Monday, March 24, 2003

By David Zucchino, Los Angeles Times

CAMP PENNSYLVANIA, Kuwait -- The 101st Airborne Division soldier accused of single-handedly killing a division captain and wounding 15 fellow soldiers is a Muslim who made anti-American statements after he was apprehended, according to soldiers who survived the suspect's grenade and automatic weapon attack yesterday.

Three captains assigned to 1st Brigade, 101st Airborne Division, comforted each other this morning during the memorial service for Capt. Christopher Seifert, brigade S2 assistant, who was killed yesterday morning in a grenade attack, apparently by a U.S. soldier assigned to one of the units in the camp. (U.S. Army photo by Pfc. James Matise via the Associated Press)

The soldier, who allegedly rolled a grenade into each of three tents of sleeping officers and senior noncommissioned officers of the 101st, shot at least two fellow soldiers as they raced from their tents, the witnesses said.

Outside the charred and blood-splattered tents yesterday afternoon, soldiers recalled hearing the suspect say as he was being led away by armed soldiers: "You guys are coming into our countries and you're going to rape our women and kill our children."

Military authorities identified the suspect, who was being questioned yesterday but had not been charged, as Sgt. Asan Akbar, 31.

George Heath, a spokesman for the division's home base at Fort Campbell, Ky., said Akbar had been "having what some might call an attitude problem." Max Blumenfeld, an army spokesman in Kuwait City, said the suspect's motive "most likely was resentment."

Akbar is believed to have studied at the Masjid Bilal Islamic Center, a predominantly black mosque in South Central Los Angeles. Law-enforcement officials visited the mosque Sunday.

The soldier killed in the attack was identified as Capt. Christopher Scott Seifert, 27, of Easton, Pa. Witnesses said they believed Seifert was shot in the back as he paused outside his tent to put on his gas mask, as required when the camp is under threat.

Two of those wounded were treated at the scene and released. Ten others were treated for superficial wounds at regional U.S. military facilities in the region, while three others were seriously wounded and were being flown to Germany for treatment, according to a military source.

The suspect, who was overpowered by a 101st Airborne major, was carrying two more grenades and another incendiary grenade, along with a standard-issue M-4 automatic rifle. His leg was bleeding, apparently cut by shrapnel from one of the exploding grenades.

Soldiers described a terrifying and chaotic few minutes that began at 1:09 a.m., when the first grenade exploded.

The suspect shouted, "We're being attacked!" at the same moment that, coincidentally, this desert camp's Patriot anti-missile battery fired, triggering an emergency alarm.
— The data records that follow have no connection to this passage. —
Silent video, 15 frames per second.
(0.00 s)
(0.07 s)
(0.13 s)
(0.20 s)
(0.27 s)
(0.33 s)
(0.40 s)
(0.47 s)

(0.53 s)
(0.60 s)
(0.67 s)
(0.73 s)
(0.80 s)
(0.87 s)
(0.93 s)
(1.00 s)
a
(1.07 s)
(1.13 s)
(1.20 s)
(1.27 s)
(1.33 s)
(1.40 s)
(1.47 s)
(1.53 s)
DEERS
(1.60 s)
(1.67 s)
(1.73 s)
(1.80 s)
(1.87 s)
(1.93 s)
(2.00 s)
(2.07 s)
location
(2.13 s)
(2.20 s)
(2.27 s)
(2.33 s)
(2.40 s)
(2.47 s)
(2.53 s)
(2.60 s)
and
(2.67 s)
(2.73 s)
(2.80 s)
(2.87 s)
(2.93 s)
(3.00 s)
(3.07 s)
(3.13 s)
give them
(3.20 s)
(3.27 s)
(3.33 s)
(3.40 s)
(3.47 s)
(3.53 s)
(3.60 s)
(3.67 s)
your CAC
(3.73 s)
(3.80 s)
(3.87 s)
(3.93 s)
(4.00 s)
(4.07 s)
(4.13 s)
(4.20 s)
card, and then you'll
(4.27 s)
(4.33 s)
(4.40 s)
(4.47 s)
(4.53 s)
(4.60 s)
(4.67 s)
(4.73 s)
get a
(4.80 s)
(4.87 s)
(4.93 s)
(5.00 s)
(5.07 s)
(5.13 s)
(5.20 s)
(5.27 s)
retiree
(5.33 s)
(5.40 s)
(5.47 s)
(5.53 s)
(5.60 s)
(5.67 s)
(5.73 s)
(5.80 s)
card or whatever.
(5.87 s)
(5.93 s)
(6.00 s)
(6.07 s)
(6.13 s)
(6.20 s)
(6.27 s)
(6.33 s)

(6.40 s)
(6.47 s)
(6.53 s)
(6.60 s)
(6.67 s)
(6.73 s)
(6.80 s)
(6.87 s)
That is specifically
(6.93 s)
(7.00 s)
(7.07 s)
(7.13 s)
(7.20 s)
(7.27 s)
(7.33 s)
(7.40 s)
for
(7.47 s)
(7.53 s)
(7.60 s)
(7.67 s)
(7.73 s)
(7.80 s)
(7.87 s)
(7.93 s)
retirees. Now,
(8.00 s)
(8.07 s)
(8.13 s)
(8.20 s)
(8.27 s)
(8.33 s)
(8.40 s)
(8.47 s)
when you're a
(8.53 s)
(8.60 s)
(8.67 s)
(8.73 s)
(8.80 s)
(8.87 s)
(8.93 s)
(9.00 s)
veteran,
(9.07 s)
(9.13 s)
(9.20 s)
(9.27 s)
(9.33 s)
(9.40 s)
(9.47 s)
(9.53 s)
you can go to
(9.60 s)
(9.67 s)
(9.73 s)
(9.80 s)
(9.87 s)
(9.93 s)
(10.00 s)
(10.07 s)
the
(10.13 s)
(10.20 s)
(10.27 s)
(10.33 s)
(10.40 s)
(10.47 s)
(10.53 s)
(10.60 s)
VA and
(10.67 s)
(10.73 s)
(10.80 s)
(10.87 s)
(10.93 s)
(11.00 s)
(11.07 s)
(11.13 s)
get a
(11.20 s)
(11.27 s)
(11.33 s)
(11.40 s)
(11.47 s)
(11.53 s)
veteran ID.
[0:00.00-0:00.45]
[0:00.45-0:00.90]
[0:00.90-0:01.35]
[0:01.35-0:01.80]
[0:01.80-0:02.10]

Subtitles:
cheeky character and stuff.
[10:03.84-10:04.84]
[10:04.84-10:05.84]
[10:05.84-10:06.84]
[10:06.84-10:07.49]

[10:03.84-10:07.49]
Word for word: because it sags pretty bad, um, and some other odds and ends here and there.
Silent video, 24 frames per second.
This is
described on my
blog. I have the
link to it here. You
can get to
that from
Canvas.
That led many soldiers to believe that the camp was either under an enemy missile attack or being overrun.

In this image, courtesy of CBS, soldiers from the 101st Airborne Division carry one of those injured in a grenade attack at Camp Pennsylvania in Kuwait early yesterday monring. (CBS-TV via the Associated Press)

"The first thing I thought was some sort of commando attack, or a terrorist raid," said the commander of the division's 1st Brigade, Col. Frederick B. Hodges, his right arm bandaged in three places and his fatigue pants smeared with his own blood from a grenade wound.

The colonel said he and command sergeant major Bart Womack struggled to get out of the tent after a grenade rolled in and exploded. "I ran into something and realized the tent was on fire," Hodges said. "I was crawling on the floor trying to find my weapon and [gas] mask."

Hodges had stumbled into his executive officer, who emerged from the small tent's entrance, only to be shot in the leg by the suspect. Womack said the suspect had been lying in wait by the tent entrance with his M-4.

The suspect ran to the next tent a few paces away, Womack said, and tossed a grenade inside.

When an officer came running out, Womack said, "The guy just stopped, shot the officer in the back when he paused to put on his mask, then he kept on running."